Problem to solve: The records that follow must be repeated exactly, minus the images.

Extracted material:

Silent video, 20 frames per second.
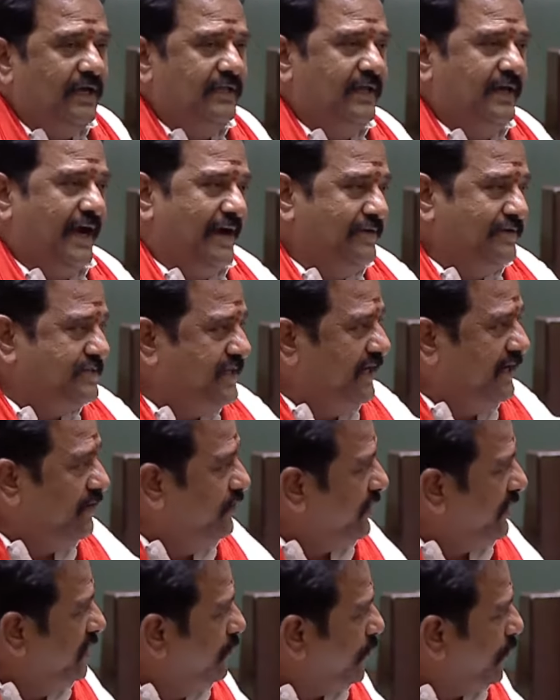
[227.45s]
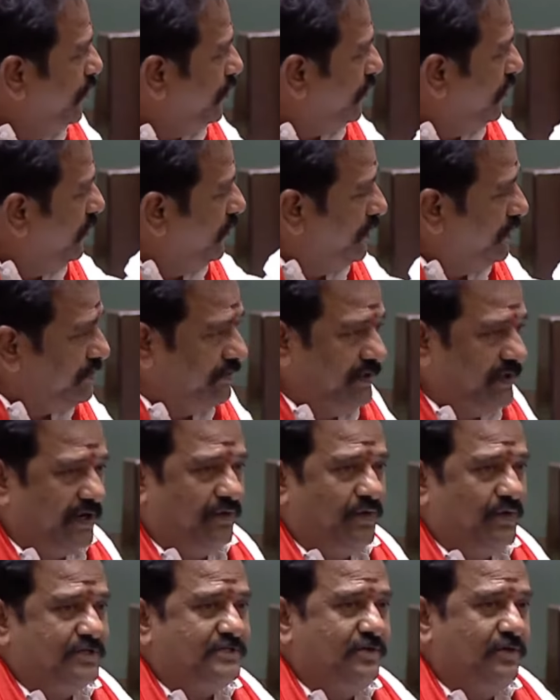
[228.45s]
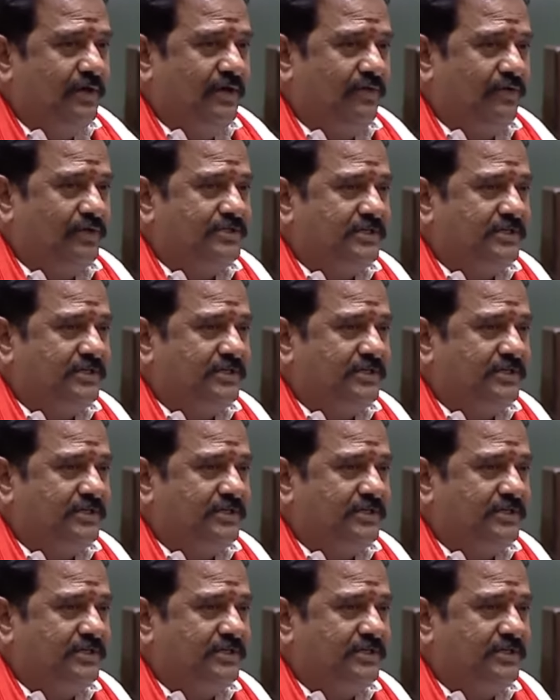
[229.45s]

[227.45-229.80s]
ఇది నడుస్తూనే ఉంటుంది పోయేటోళ్ళు పోతుంటారు వస్తువులు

Worked solution:
Silent video, 20 frames per second.
[227.45s]
[228.45s]
[229.45s]

[227.45-229.80s]
ఇది నడుస్తూనే ఉంటుంది పోయేటోళ్ళు పోతుంటారు వస్తువులు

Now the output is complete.